Après un EP remarqué en 2018, le groupe New-Yorkais Barrie vient de sortir « Happy To Be Here » (le 03 mai chez Winspear), un premier album de pop rêveuse, légèrement nostalgique et absolument charmant.

Le nom Barrie vient du prénom de celle qui est le moteur de ce groupe, son catalyseur, Barrie Lindsay. 

Elle a écrit et composé les dix chansons de ce premier album « Happy To Be Here », sur lequel elle chante, joue de la guitare, un peu de basse, du piano et du synthé. 

Originaire de Boston, elle a commencé à produire de la musique sous le nom de Grammar, avant de rassembler autour d’elle dans le quartier de Brooklyn les quatre musiciens qui forment le collectif Barrie. Deux d’entre eux, Spurgeon Carter et Noah Prebish, venus de New York et de Baltimore, passionnées de house et de techno, s’étaient rencontrés dans une web radio de Brooklyn. Dominic Apa, le batteur, est arrivé de Londres, et il est également le batteur du groupe de rock-electro Is Tropical. Sabine Holler, bassiste et choriste du groupe, est venue depuis Sao Polo en passant par Berlin. Pour produire cet album, ils ont été épaulés par Jake Aron, réalisateur et arrangeur qui a entre autre travaillé avec Solange et Grizzly Bear.

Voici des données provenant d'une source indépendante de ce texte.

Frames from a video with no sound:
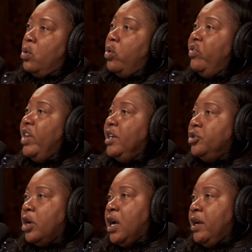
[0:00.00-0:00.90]
or if they
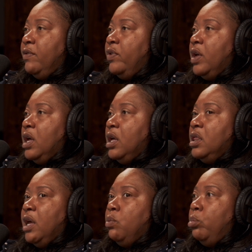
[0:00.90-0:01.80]
drive,
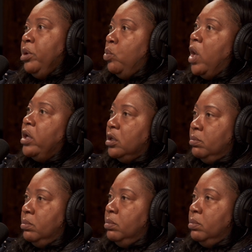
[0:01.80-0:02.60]
they will be welcome.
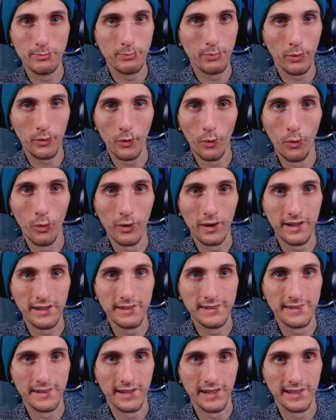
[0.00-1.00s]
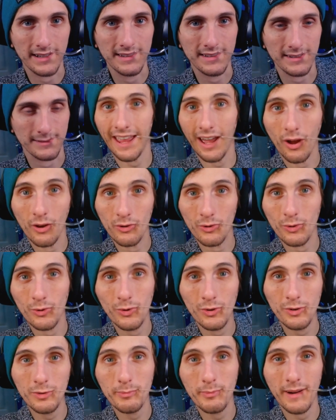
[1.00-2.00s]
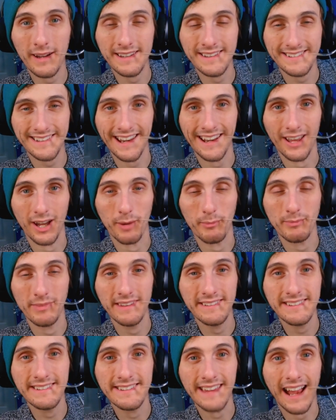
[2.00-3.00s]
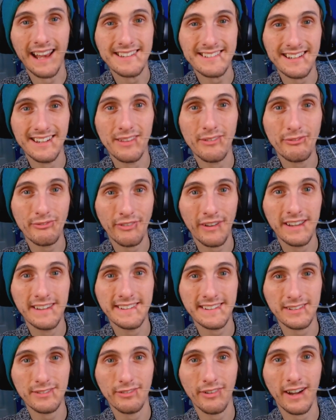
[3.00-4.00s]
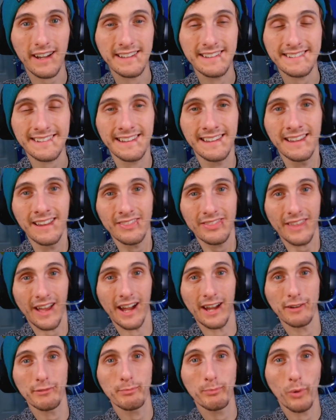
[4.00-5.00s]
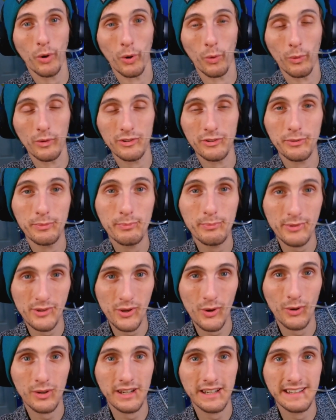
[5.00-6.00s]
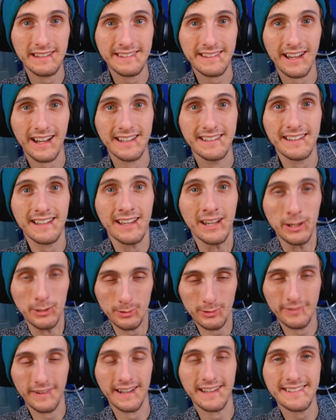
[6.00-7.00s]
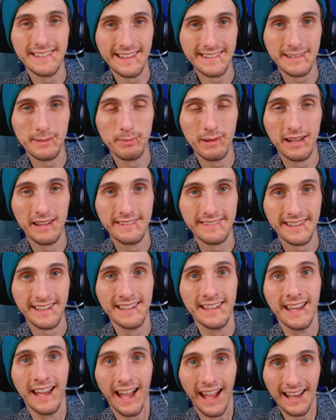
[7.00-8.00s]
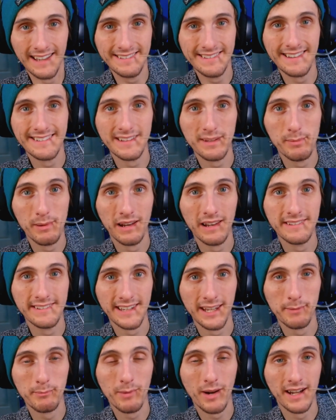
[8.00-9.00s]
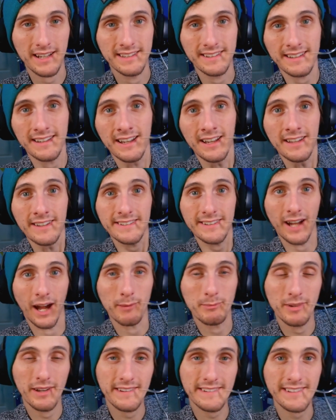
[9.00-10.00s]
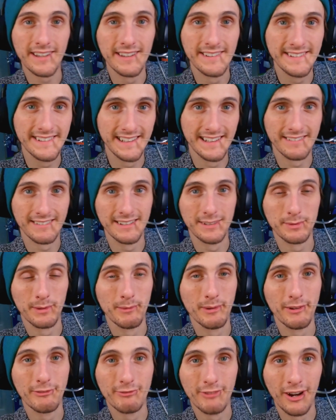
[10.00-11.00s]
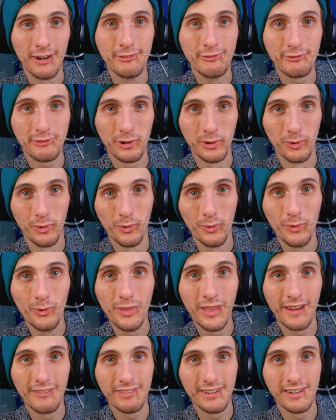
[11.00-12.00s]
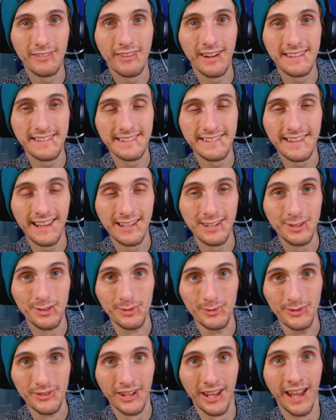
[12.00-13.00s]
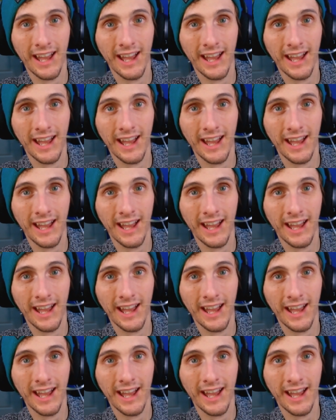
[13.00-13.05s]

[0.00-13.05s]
purely designed. On all my setup, this is actually the first device that I've bought which is purely designed with accessibility and disability in mind. So I'm going to start a series where I'm going to run through all the other devices I use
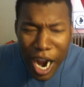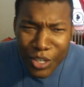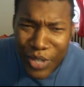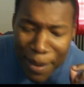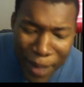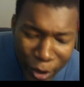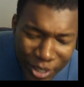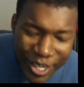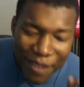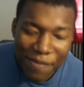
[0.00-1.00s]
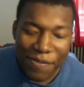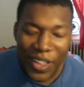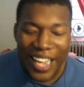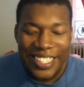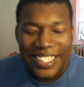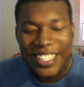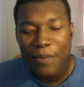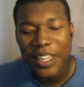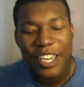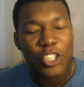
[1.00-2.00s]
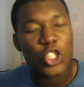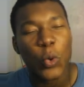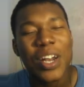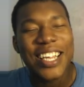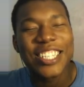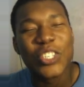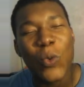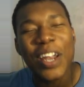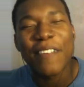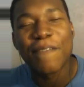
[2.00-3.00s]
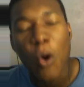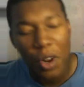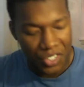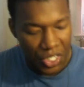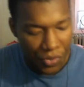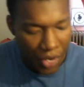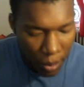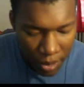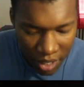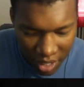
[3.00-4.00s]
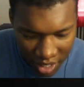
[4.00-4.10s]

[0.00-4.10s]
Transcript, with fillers: All right, so we have Microsoft Flight Simulator 2024. Let's get to the video.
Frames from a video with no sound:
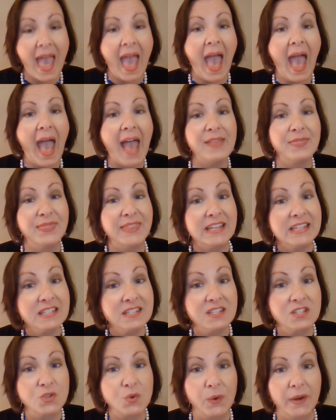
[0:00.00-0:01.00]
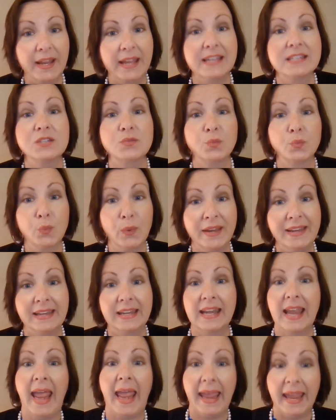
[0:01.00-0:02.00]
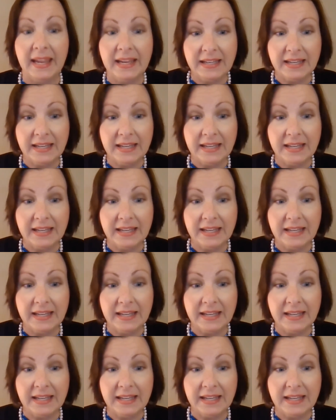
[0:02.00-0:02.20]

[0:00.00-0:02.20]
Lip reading: And this story is written and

La musique de Barrie est un concentré de pop moderne et soignée, réjouissante, légèrement sucrée, mais pas trop.

« Happy To Be Here » est un premier album frais et absolument charmant. Il y a un côté un peu rêveur dans leurs chansons, ainsi qu’une nostalgie assez évidente des sons et du savoir-faire de la pop des années quatre-vingts. 

Quand on écoute ce disque, on a peu l’impression que les cinq membres du groupe, tous venus d’univers musicaux particuliers, indépendants, ont eu envie de faire ensemble une musique pop accessible, efficace, mais avec beaucoup de singularité.